### TASK
Only one span of the material below is wanted. Output it exactly, from the line with "[1:49.32-1:50.32]" through the line with "(5.40 s to 6.30 s)", without any pictures.

+ + + + + + +

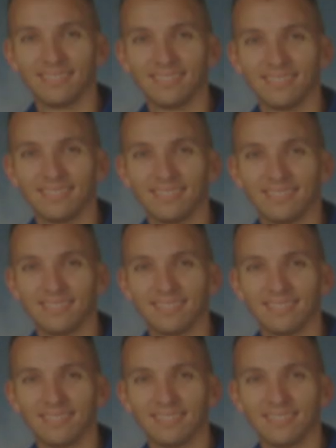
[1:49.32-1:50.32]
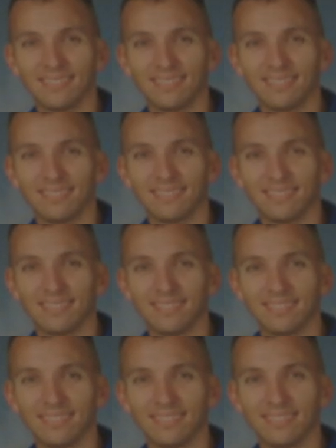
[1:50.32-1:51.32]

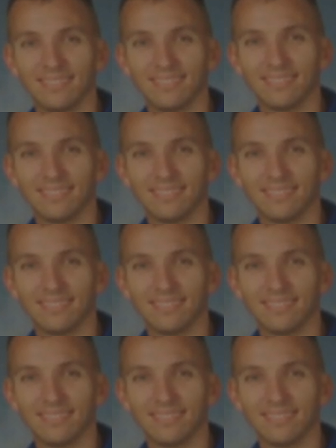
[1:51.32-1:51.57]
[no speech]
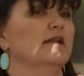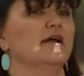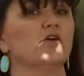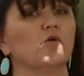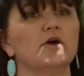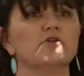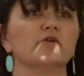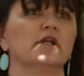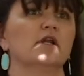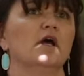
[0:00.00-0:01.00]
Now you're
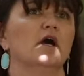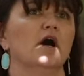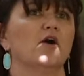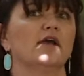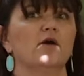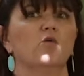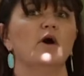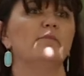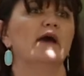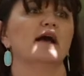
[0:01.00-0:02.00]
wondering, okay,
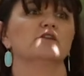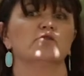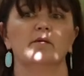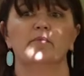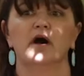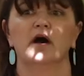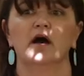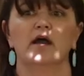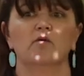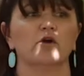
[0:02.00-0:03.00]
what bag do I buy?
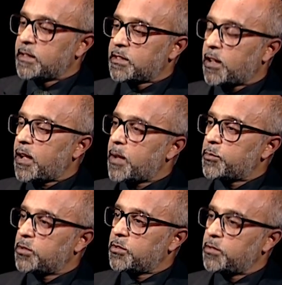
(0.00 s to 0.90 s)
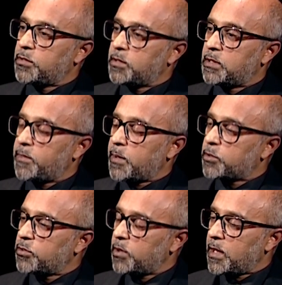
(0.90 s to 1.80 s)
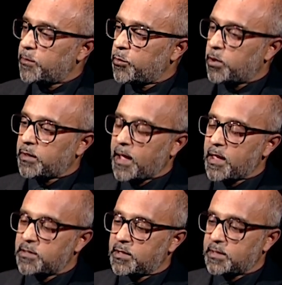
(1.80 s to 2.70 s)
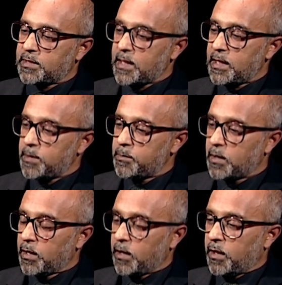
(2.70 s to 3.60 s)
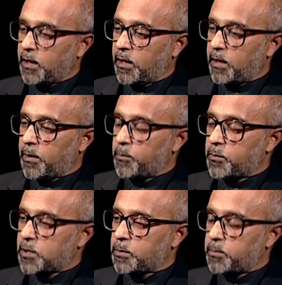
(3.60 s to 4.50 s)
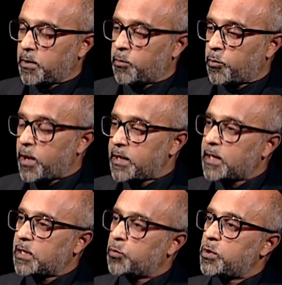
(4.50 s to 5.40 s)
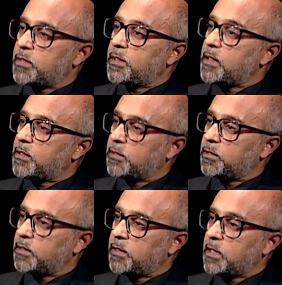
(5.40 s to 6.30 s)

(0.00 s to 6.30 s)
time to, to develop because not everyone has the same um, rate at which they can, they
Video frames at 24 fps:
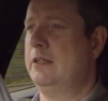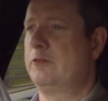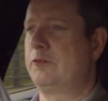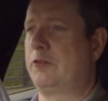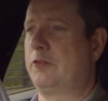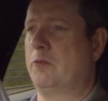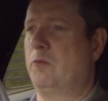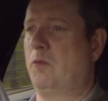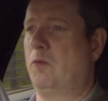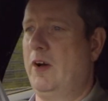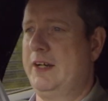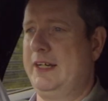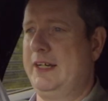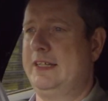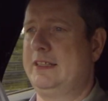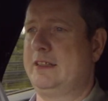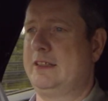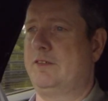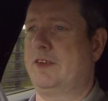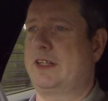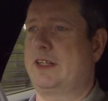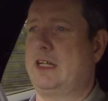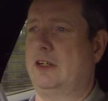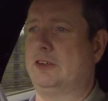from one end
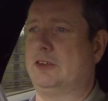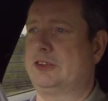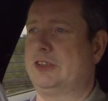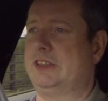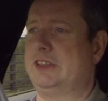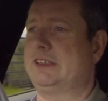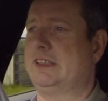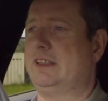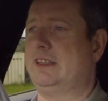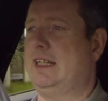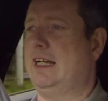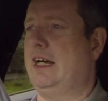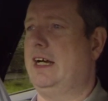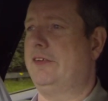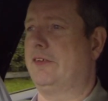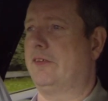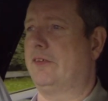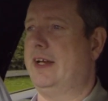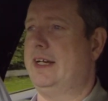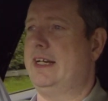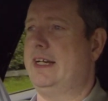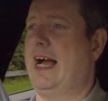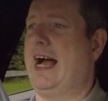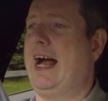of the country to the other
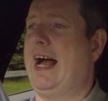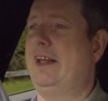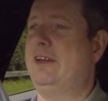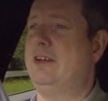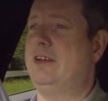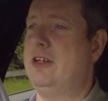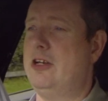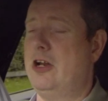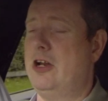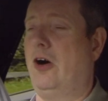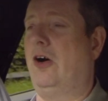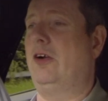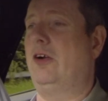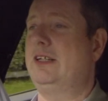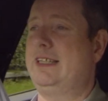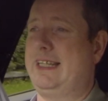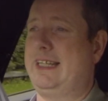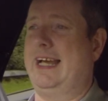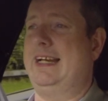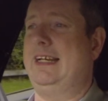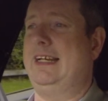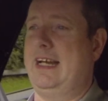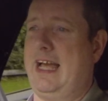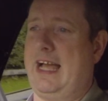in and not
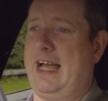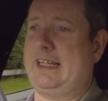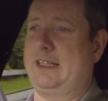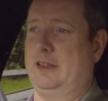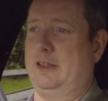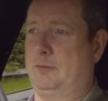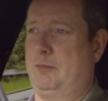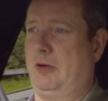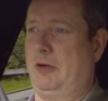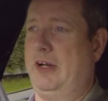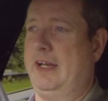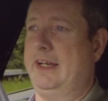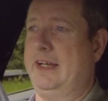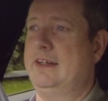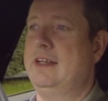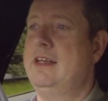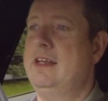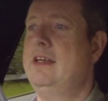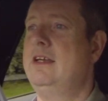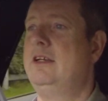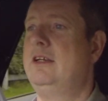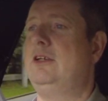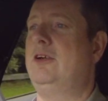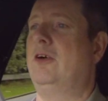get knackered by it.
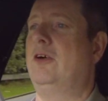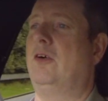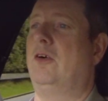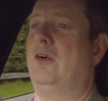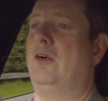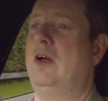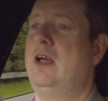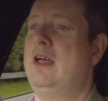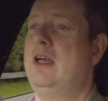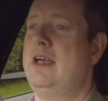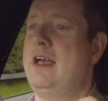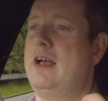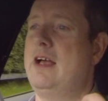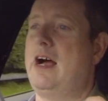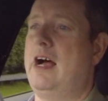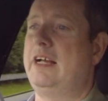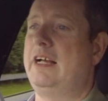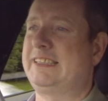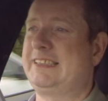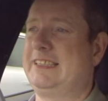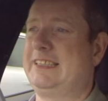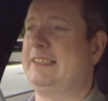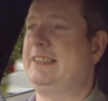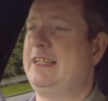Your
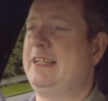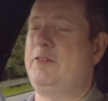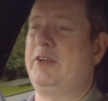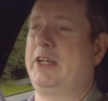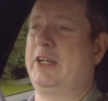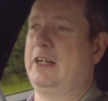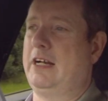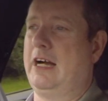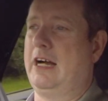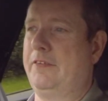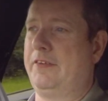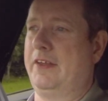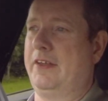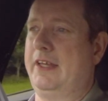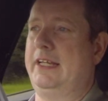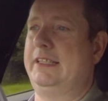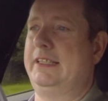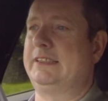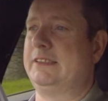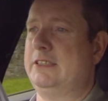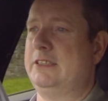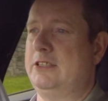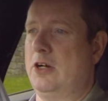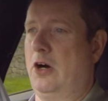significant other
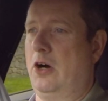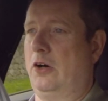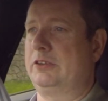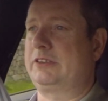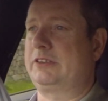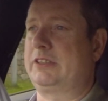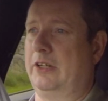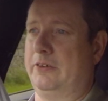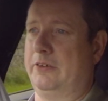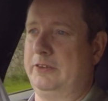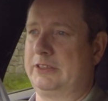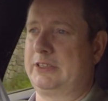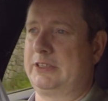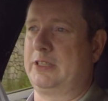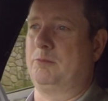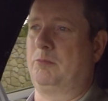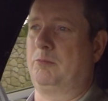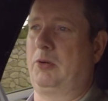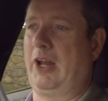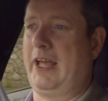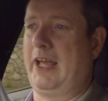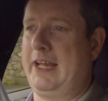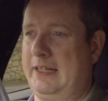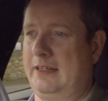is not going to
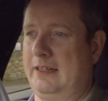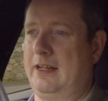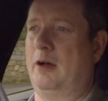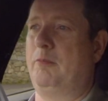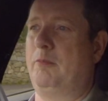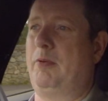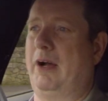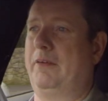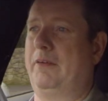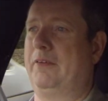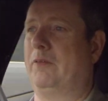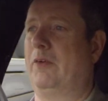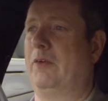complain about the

+ + + + + + +

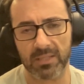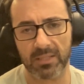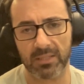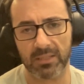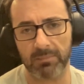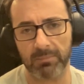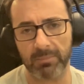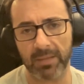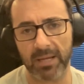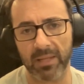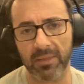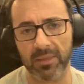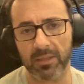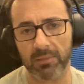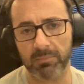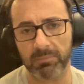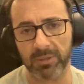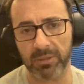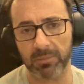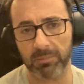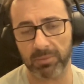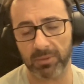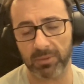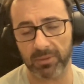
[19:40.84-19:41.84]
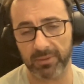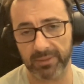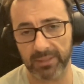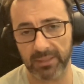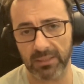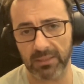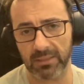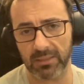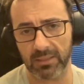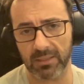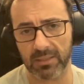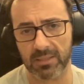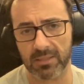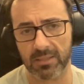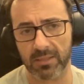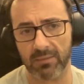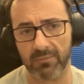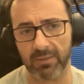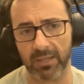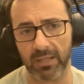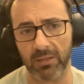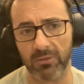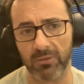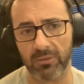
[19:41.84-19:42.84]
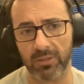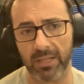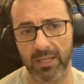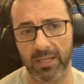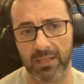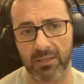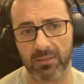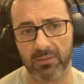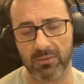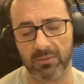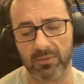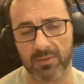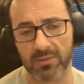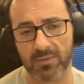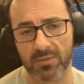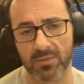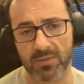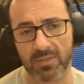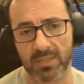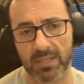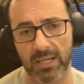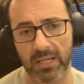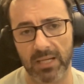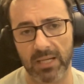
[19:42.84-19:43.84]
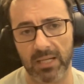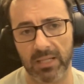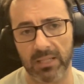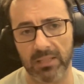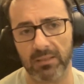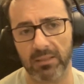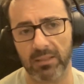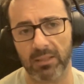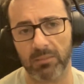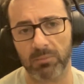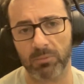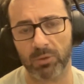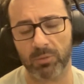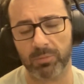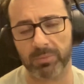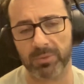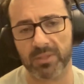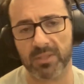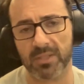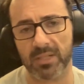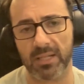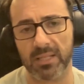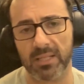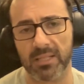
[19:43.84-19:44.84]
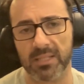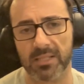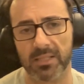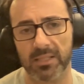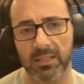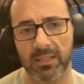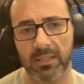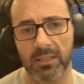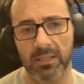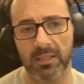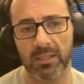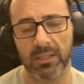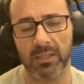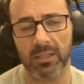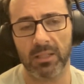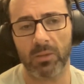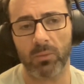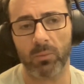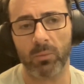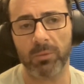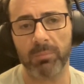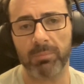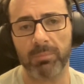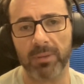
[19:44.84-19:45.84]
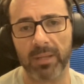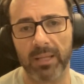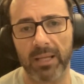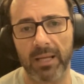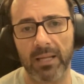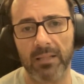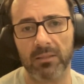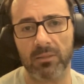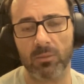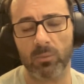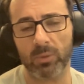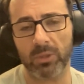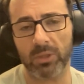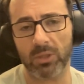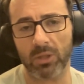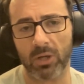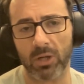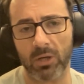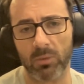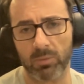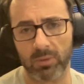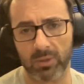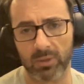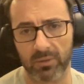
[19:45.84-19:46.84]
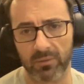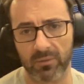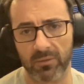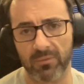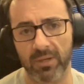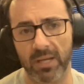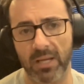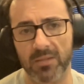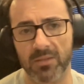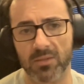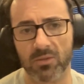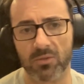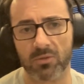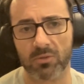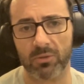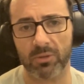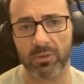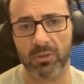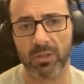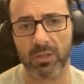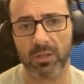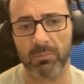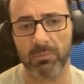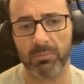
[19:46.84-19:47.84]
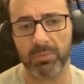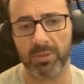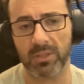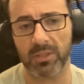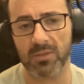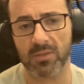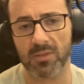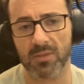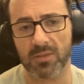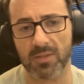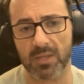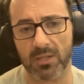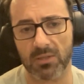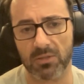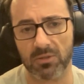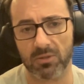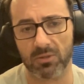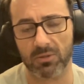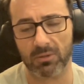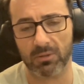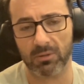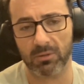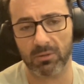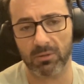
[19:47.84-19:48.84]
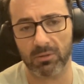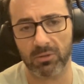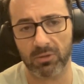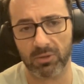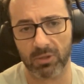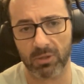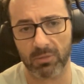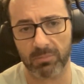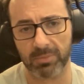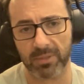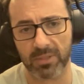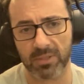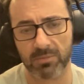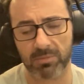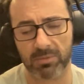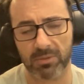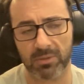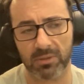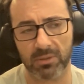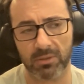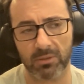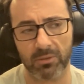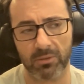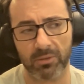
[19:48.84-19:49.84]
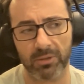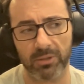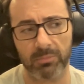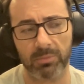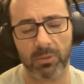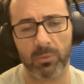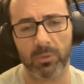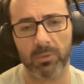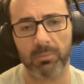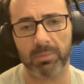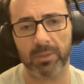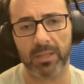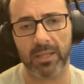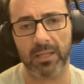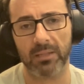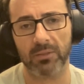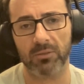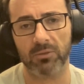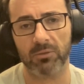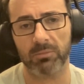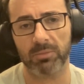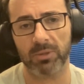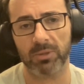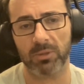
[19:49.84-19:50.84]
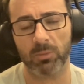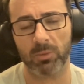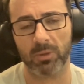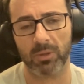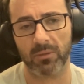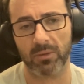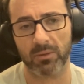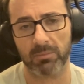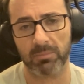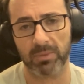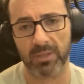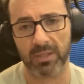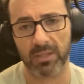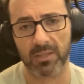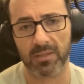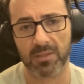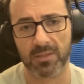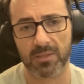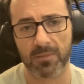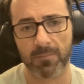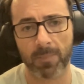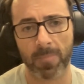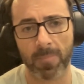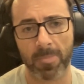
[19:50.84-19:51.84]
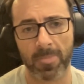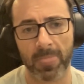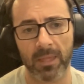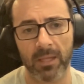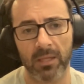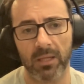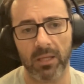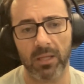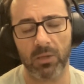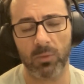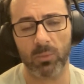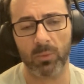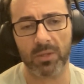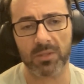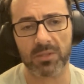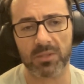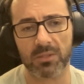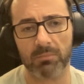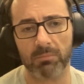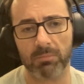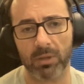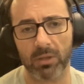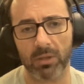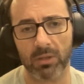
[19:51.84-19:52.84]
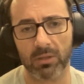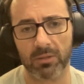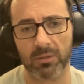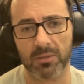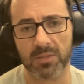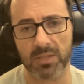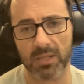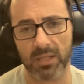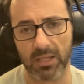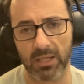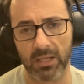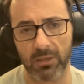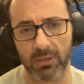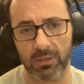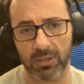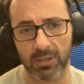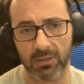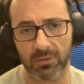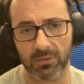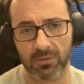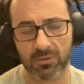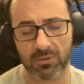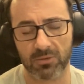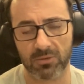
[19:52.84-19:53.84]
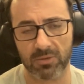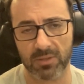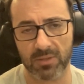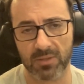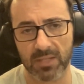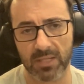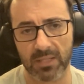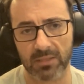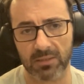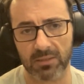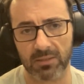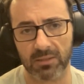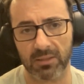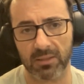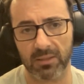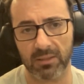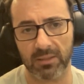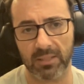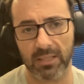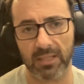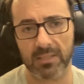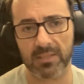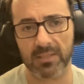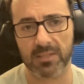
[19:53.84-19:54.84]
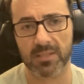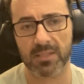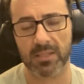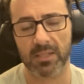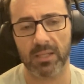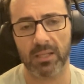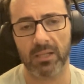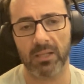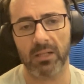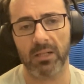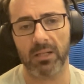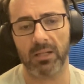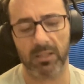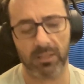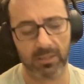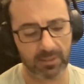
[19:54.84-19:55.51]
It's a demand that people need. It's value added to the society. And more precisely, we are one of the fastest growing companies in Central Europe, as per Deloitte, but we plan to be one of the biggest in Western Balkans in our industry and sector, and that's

+ + + + + + +

### ANSWER AREA
[1:49.32-1:50.32]
[1:50.32-1:51.32]

[1:51.32-1:51.57]
[no speech]
[0:00.00-0:01.00]
Now you're
[0:01.00-0:02.00]
wondering, okay,
[0:02.00-0:03.00]
what bag do I buy?
(0.00 s to 0.90 s)
(0.90 s to 1.80 s)
(1.80 s to 2.70 s)
(2.70 s to 3.60 s)
(3.60 s to 4.50 s)
(4.50 s to 5.40 s)
(5.40 s to 6.30 s)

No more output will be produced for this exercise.